[Stored items from a collection]
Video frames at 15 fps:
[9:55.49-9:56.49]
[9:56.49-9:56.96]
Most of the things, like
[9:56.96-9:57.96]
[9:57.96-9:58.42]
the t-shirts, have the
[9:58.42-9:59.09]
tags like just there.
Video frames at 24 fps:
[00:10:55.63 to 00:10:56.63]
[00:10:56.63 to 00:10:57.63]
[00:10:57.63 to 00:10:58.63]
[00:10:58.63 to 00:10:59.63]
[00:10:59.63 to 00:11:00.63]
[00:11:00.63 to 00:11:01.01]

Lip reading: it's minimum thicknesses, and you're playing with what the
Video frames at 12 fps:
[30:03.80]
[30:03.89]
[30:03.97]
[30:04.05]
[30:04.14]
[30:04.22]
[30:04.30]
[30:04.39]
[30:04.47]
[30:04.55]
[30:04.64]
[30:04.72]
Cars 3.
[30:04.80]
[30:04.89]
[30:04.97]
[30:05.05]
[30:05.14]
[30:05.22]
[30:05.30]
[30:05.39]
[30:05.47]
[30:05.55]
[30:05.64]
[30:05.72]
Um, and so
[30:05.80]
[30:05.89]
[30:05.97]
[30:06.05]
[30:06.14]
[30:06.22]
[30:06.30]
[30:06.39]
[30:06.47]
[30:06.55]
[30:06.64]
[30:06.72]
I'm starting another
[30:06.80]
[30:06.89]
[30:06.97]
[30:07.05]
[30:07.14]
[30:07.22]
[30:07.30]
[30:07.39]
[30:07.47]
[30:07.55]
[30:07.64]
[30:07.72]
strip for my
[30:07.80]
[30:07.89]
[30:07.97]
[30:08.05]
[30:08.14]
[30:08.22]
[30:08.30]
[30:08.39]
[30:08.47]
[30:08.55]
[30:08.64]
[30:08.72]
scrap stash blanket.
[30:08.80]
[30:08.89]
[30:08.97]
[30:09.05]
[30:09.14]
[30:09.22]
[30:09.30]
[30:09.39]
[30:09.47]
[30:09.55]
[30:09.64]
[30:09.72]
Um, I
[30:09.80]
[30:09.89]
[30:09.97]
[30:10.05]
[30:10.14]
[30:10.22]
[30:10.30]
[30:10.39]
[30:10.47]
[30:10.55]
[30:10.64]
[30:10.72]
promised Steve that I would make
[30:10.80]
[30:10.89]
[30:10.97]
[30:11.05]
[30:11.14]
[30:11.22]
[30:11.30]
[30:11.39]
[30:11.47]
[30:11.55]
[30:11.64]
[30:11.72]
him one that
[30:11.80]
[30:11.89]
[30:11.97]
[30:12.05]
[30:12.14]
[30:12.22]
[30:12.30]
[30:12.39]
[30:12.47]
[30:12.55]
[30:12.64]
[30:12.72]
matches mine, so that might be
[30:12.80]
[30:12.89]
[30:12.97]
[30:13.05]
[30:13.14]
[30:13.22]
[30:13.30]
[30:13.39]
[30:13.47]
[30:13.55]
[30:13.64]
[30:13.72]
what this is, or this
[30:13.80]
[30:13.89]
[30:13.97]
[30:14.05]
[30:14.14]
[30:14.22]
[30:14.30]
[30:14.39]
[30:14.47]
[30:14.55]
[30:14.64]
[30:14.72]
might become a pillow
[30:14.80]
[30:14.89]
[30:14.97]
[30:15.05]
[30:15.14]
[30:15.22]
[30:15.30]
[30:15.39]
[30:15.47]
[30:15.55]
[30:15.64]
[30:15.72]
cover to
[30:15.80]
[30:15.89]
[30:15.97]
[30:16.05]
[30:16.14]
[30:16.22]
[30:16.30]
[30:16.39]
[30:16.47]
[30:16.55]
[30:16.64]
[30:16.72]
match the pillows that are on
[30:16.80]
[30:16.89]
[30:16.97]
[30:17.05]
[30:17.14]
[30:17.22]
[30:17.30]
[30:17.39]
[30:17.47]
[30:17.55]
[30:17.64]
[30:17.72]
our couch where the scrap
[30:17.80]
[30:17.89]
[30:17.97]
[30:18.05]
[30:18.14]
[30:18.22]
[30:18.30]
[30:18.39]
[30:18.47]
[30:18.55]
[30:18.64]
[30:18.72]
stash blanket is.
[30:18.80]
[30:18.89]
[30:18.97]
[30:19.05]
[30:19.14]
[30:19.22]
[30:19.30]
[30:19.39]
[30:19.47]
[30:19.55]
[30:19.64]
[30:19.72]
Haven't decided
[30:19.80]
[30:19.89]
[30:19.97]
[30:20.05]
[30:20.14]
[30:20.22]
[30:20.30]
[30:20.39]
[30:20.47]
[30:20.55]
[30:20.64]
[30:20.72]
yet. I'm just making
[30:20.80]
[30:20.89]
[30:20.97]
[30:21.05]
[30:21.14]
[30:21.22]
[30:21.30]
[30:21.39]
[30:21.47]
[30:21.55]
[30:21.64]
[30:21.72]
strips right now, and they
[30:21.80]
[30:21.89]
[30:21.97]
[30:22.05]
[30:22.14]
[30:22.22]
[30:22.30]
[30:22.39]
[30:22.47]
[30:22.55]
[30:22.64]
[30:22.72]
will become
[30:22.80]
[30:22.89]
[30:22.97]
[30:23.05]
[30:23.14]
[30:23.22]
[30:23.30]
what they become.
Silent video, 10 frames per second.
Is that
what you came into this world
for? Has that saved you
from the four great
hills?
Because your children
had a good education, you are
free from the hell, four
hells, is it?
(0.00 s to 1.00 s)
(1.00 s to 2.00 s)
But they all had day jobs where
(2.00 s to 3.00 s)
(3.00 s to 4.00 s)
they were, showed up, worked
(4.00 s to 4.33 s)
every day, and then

## WHAT THE TASK REQUIRES
Exact copies of all entries are what's needed here.

## REPLY
Video frames at 15 fps:
[9:55.49-9:56.49]
[9:56.49-9:56.96]
Most of the things, like
[9:56.96-9:57.96]
[9:57.96-9:58.42]
the t-shirts, have the
[9:58.42-9:59.09]
tags like just there.
Video frames at 24 fps:
[00:10:55.63 to 00:10:56.63]
[00:10:56.63 to 00:10:57.63]
[00:10:57.63 to 00:10:58.63]
[00:10:58.63 to 00:10:59.63]
[00:10:59.63 to 00:11:00.63]
[00:11:00.63 to 00:11:01.01]

Lip reading: it's minimum thicknesses, and you're playing with what the
Video frames at 12 fps:
[30:03.80]
[30:03.89]
[30:03.97]
[30:04.05]
[30:04.14]
[30:04.22]
[30:04.30]
[30:04.39]
[30:04.47]
[30:04.55]
[30:04.64]
[30:04.72]
Cars 3.
[30:04.80]
[30:04.89]
[30:04.97]
[30:05.05]
[30:05.14]
[30:05.22]
[30:05.30]
[30:05.39]
[30:05.47]
[30:05.55]
[30:05.64]
[30:05.72]
Um, and so
[30:05.80]
[30:05.89]
[30:05.97]
[30:06.05]
[30:06.14]
[30:06.22]
[30:06.30]
[30:06.39]
[30:06.47]
[30:06.55]
[30:06.64]
[30:06.72]
I'm starting another
[30:06.80]
[30:06.89]
[30:06.97]
[30:07.05]
[30:07.14]
[30:07.22]
[30:07.30]
[30:07.39]
[30:07.47]
[30:07.55]
[30:07.64]
[30:07.72]
strip for my
[30:07.80]
[30:07.89]
[30:07.97]
[30:08.05]
[30:08.14]
[30:08.22]
[30:08.30]
[30:08.39]
[30:08.47]
[30:08.55]
[30:08.64]
[30:08.72]
scrap stash blanket.
[30:08.80]
[30:08.89]
[30:08.97]
[30:09.05]
[30:09.14]
[30:09.22]
[30:09.30]
[30:09.39]
[30:09.47]
[30:09.55]
[30:09.64]
[30:09.72]
Um, I
[30:09.80]
[30:09.89]
[30:09.97]
[30:10.05]
[30:10.14]
[30:10.22]
[30:10.30]
[30:10.39]
[30:10.47]
[30:10.55]
[30:10.64]
[30:10.72]
promised Steve that I would make
[30:10.80]
[30:10.89]
[30:10.97]
[30:11.05]
[30:11.14]
[30:11.22]
[30:11.30]
[30:11.39]
[30:11.47]
[30:11.55]
[30:11.64]
[30:11.72]
him one that
[30:11.80]
[30:11.89]
[30:11.97]
[30:12.05]
[30:12.14]
[30:12.22]
[30:12.30]
[30:12.39]
[30:12.47]
[30:12.55]
[30:12.64]
[30:12.72]
matches mine, so that might be
[30:12.80]
[30:12.89]
[30:12.97]
[30:13.05]
[30:13.14]
[30:13.22]
[30:13.30]
[30:13.39]
[30:13.47]
[30:13.55]
[30:13.64]
[30:13.72]
what this is, or this
[30:13.80]
[30:13.89]
[30:13.97]
[30:14.05]
[30:14.14]
[30:14.22]
[30:14.30]
[30:14.39]
[30:14.47]
[30:14.55]
[30:14.64]
[30:14.72]
might become a pillow
[30:14.80]
[30:14.89]
[30:14.97]
[30:15.05]
[30:15.14]
[30:15.22]
[30:15.30]
[30:15.39]
[30:15.47]
[30:15.55]
[30:15.64]
[30:15.72]
cover to
[30:15.80]
[30:15.89]
[30:15.97]
[30:16.05]
[30:16.14]
[30:16.22]
[30:16.30]
[30:16.39]
[30:16.47]
[30:16.55]
[30:16.64]
[30:16.72]
match the pillows that are on
[30:16.80]
[30:16.89]
[30:16.97]
[30:17.05]
[30:17.14]
[30:17.22]
[30:17.30]
[30:17.39]
[30:17.47]
[30:17.55]
[30:17.64]
[30:17.72]
our couch where the scrap
[30:17.80]
[30:17.89]
[30:17.97]
[30:18.05]
[30:18.14]
[30:18.22]
[30:18.30]
[30:18.39]
[30:18.47]
[30:18.55]
[30:18.64]
[30:18.72]
stash blanket is.
[30:18.80]
[30:18.89]
[30:18.97]
[30:19.05]
[30:19.14]
[30:19.22]
[30:19.30]
[30:19.39]
[30:19.47]
[30:19.55]
[30:19.64]
[30:19.72]
Haven't decided
[30:19.80]
[30:19.89]
[30:19.97]
[30:20.05]
[30:20.14]
[30:20.22]
[30:20.30]
[30:20.39]
[30:20.47]
[30:20.55]
[30:20.64]
[30:20.72]
yet. I'm just making
[30:20.80]
[30:20.89]
[30:20.97]
[30:21.05]
[30:21.14]
[30:21.22]
[30:21.30]
[30:21.39]
[30:21.47]
[30:21.55]
[30:21.64]
[30:21.72]
strips right now, and they
[30:21.80]
[30:21.89]
[30:21.97]
[30:22.05]
[30:22.14]
[30:22.22]
[30:22.30]
[30:22.39]
[30:22.47]
[30:22.55]
[30:22.64]
[30:22.72]
will become
[30:22.80]
[30:22.89]
[30:22.97]
[30:23.05]
[30:23.14]
[30:23.22]
[30:23.30]
what they become.
Silent video, 10 frames per second.
Is that
what you came into this world
for? Has that saved you
from the four great
hills?
Because your children
had a good education, you are
free from the hell, four
hells, is it?
(0.00 s to 1.00 s)
(1.00 s to 2.00 s)
But they all had day jobs where
(2.00 s to 3.00 s)
(3.00 s to 4.00 s)
they were, showed up, worked
(4.00 s to 4.33 s)
every day, and then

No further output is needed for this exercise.